Merrill Lynch doesn't expect recovery in the company's activity in the short term, and believes that the optimism broadcast by management in its recent conference call leads to an unrealistic forecast, which could be followed by future negative announcements.

The company is still in denial, and its 10% growth forecast isn't in line with its financials, Merrill Lynch commented. Based on the bank's model, revenue is expected to drop 12% in the coming year, and could drop as much as 22% in 2003. The worst scenario speaks of earnings per share shrinking to $1.07 in 2003, 30% short of market estimates.

The bank said that the company's weakness is in part due to the changing nature of how Amdocs conducts business. In the past, customers were charged for services, applications and license use, the bank explained, noting that Amdocs demanded payment at the beginning of a project, and would charge additional money for its application or incorporation. Today the company charges a fixed price per deal.

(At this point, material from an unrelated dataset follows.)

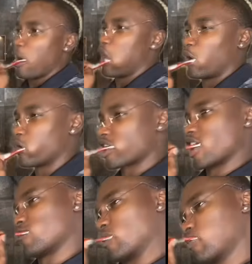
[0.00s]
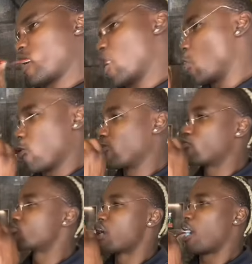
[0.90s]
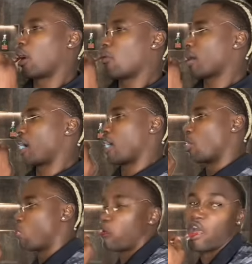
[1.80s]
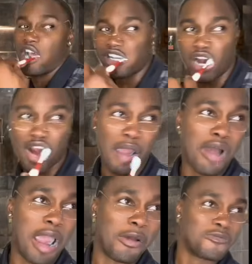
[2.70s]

hell of a game we played. Hell of a game we played. Ain't that right, babe?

Merrill Lynch noted that customer acquisition policy is becoming increasingly controlled. Several providers participate in a customer tender. This allows the customer to study the performance of several billing systems. The customer pays a certain amount for beginning to study the billing system, and the payment increases as the customer progresses in studying the system. The purpose of the study is to understand the entire value of the project. In the past, customers would first start incorporating the system, and only in the course of this would understand the real cost of the project, and if it is really meets their expectations.

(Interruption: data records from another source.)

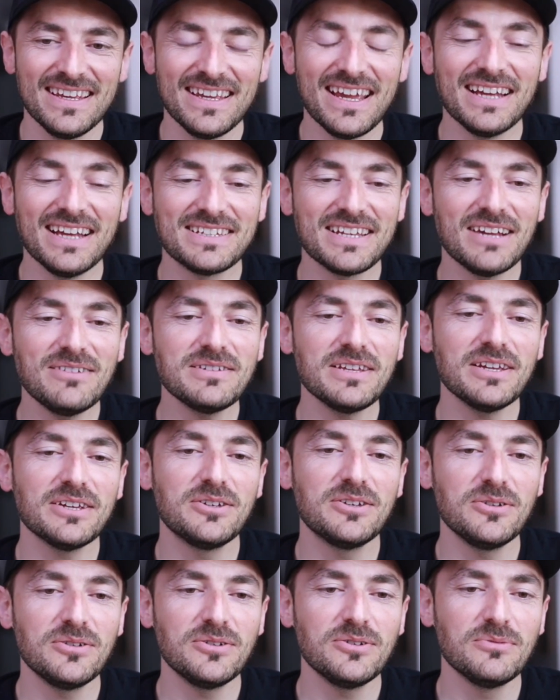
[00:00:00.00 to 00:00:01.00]
Yeah, it sounds
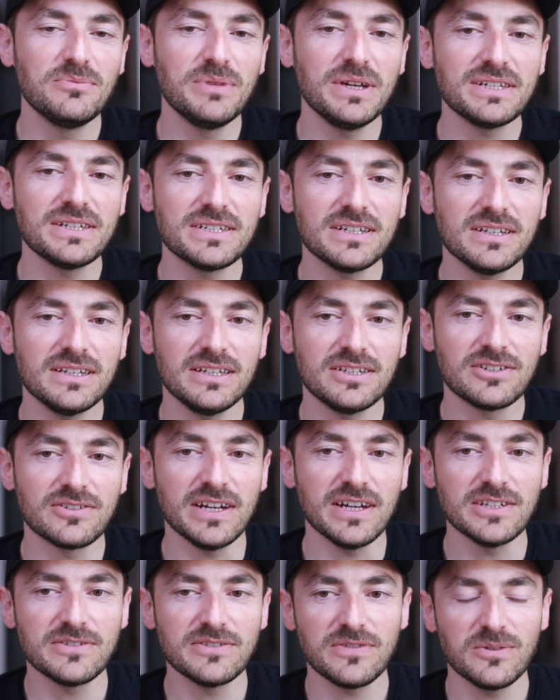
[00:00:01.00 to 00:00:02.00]
like you basically
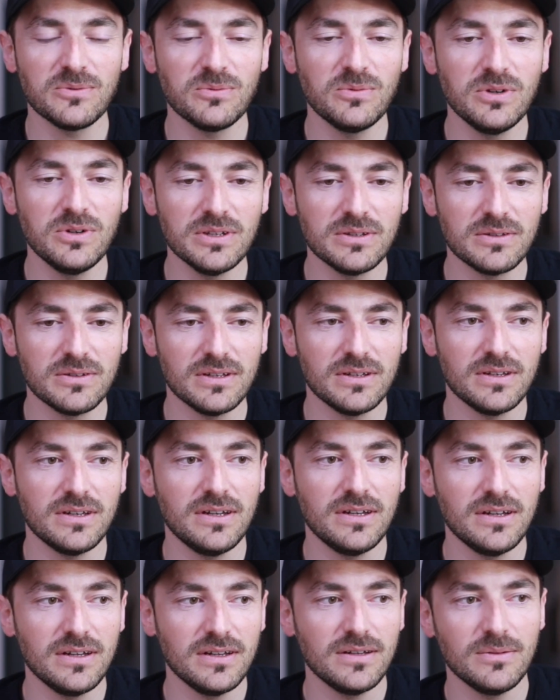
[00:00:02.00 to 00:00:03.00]
transfer what
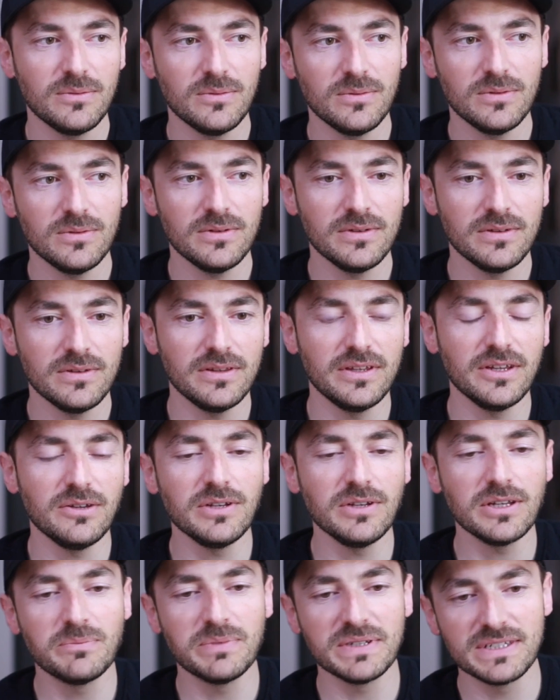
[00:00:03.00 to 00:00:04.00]
the
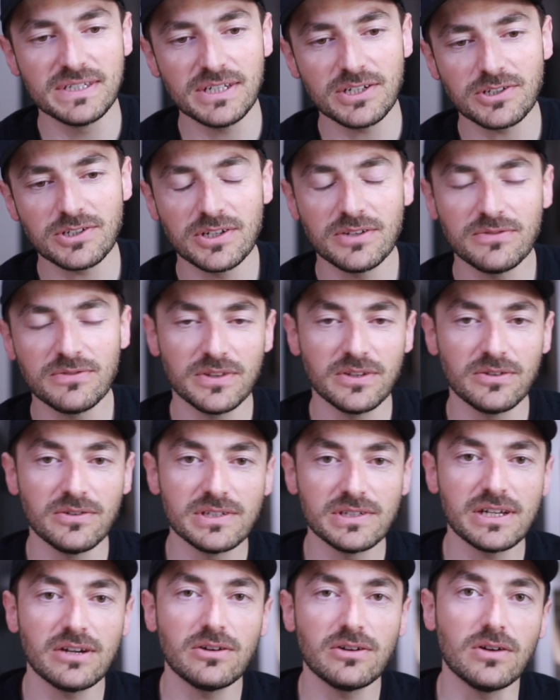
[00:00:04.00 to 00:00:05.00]
unique positioning for
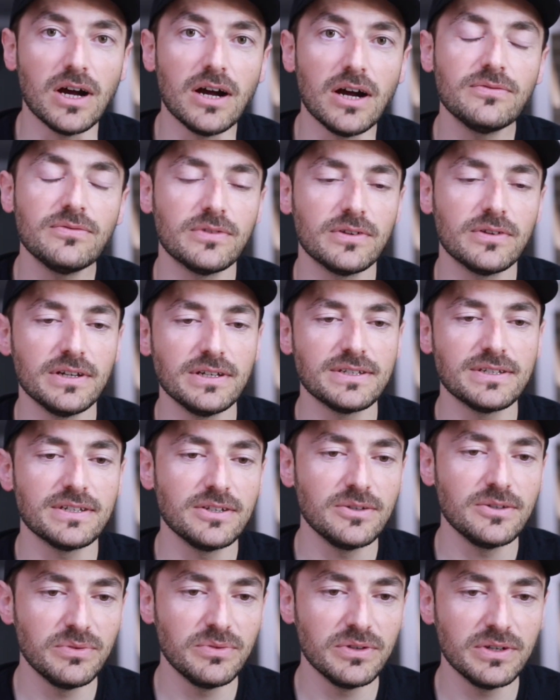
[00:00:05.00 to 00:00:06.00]
their entire offer is
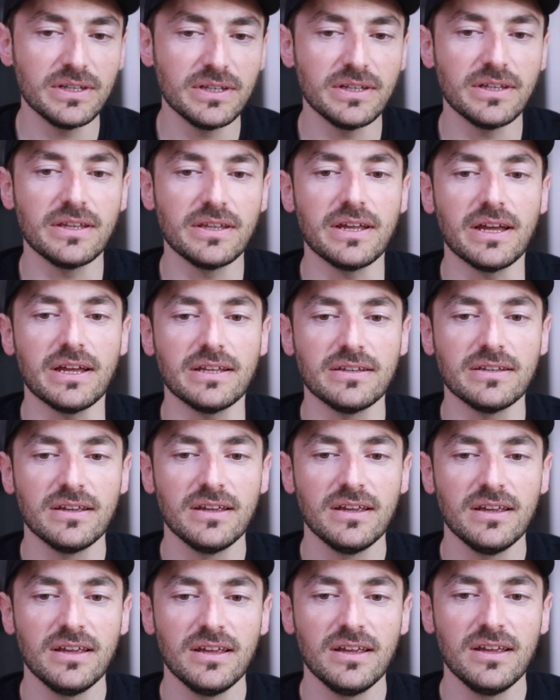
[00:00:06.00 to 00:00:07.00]
and you put it in an ad.
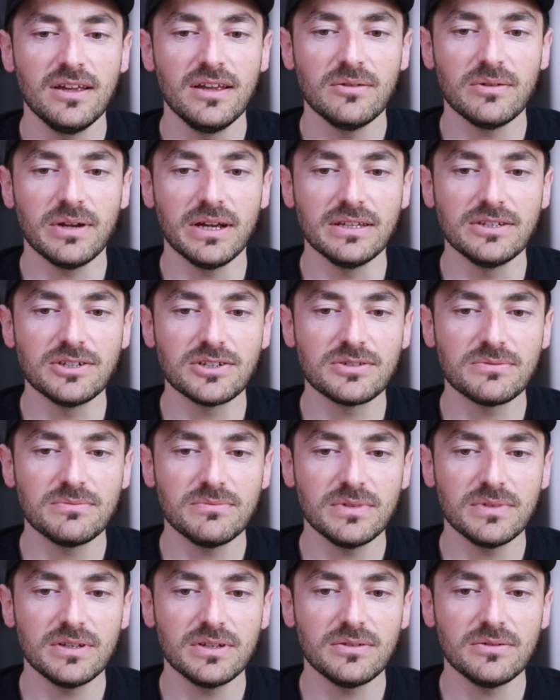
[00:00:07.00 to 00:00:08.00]
Right? Just,
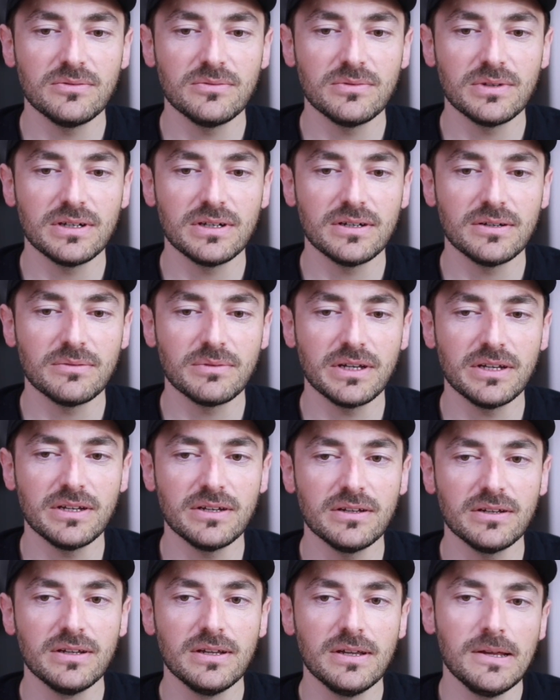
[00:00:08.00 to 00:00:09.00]

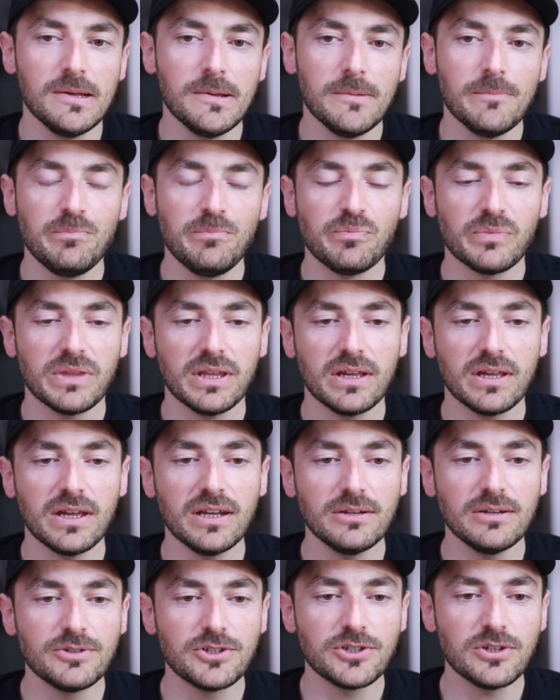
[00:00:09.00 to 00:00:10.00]
kind
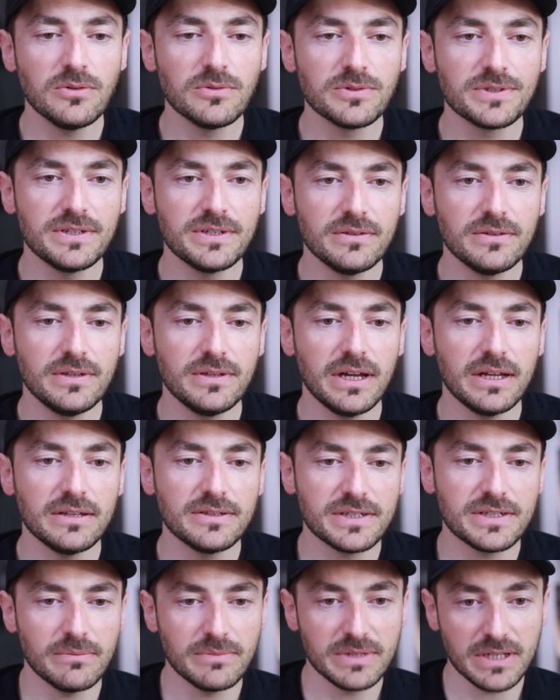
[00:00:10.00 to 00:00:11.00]
of shows
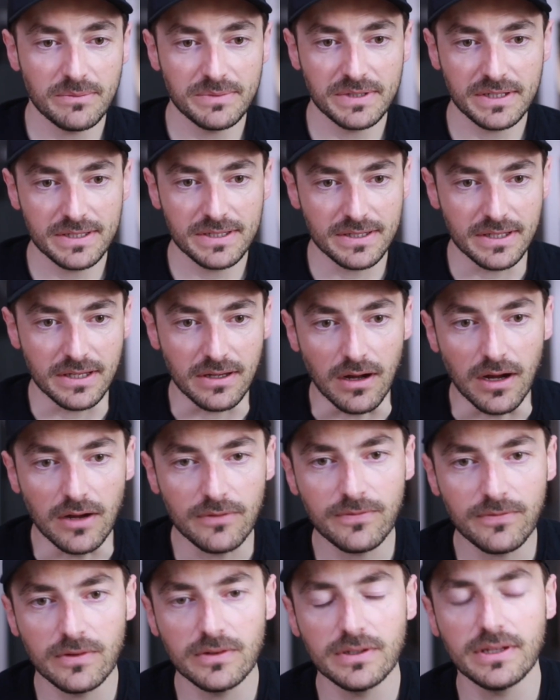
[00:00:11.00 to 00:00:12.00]
that sometimes it's the
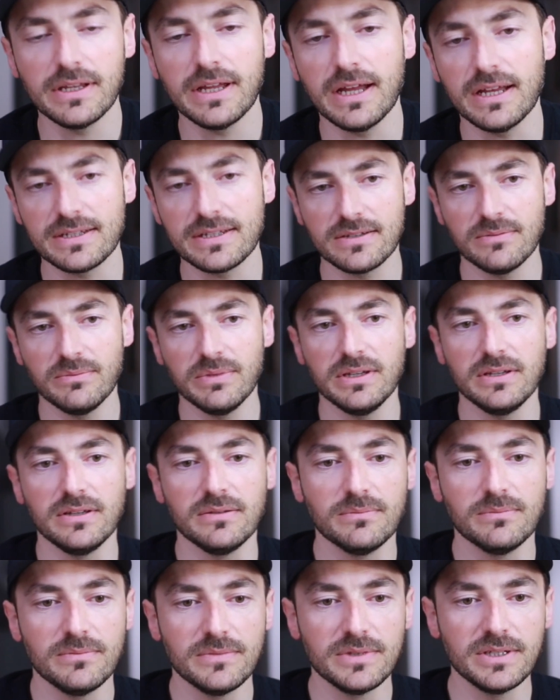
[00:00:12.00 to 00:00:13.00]
offer that has to
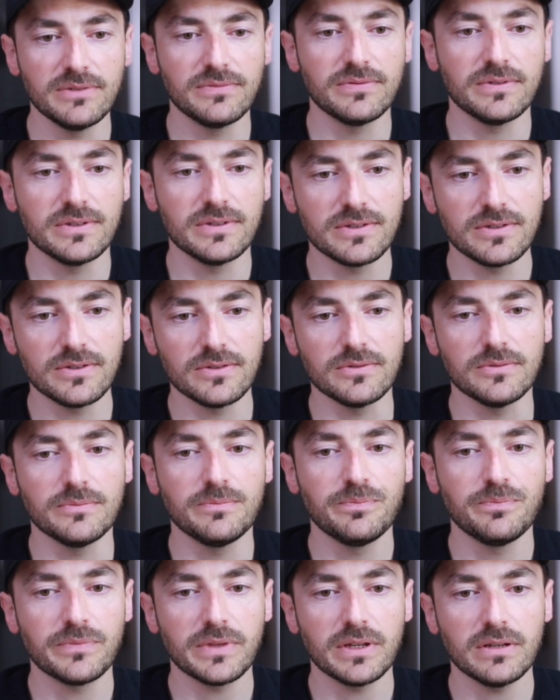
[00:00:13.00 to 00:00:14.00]
be different too.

Due to the transition to this lengthy study period, project incorporation periods lengthened too from a period of six months to nine months, to a period of nine months to 12 months. This is negatively impacting Amdocs, especially since in the past it had higher income from new customers, when pricing wasn't based on fixed prices, Merrill Lynch marked.

The bank noted that Convergys (NYSE:CVG) is Amdocs' main and almost only rival. Merrill Lynch said that based on its own sources of information, Convergys' billing system Geneva is better than Amdocs' in technology, upgrading capacity and features. This concerns the bank because it claims Amdocs has had little success in recent years in getting 2.5G contracts, compared with Convergys' success with the Geneva software. The bank said that it can point to several Amdocs customers, such as Vodafone (NYSE, LSE:VOD), which have signed contracts with other billing providers for new-generation systems.

Merrill Lynch said that Amdocs is aware of the growth difficulties in the billing market in the short term, and is therefore expanding in the customer relationship management market. The bank believes that Amdocs' management will continue expanding into new markets by making new acquisitions, and Merrill Lynch notes the opportunity in the wireless market, and mentioned Verizon Communications (NYSE:VZ) as a potential customer.

Amdocs' revenue from selling 2G billing systems is a thing of the past, Merrill Lynch said, noting that customers today have private systems that don't have to be replaced. The bank said that A 2.5G system deal is in the range of $3 million to $8 million, while a 2G system deal came to $20 million or more, and especially big deals came to $60 million to $100 million. This is one of the reasons why there has been a drop in the volume of Amdocs' contracts in the last year and a half.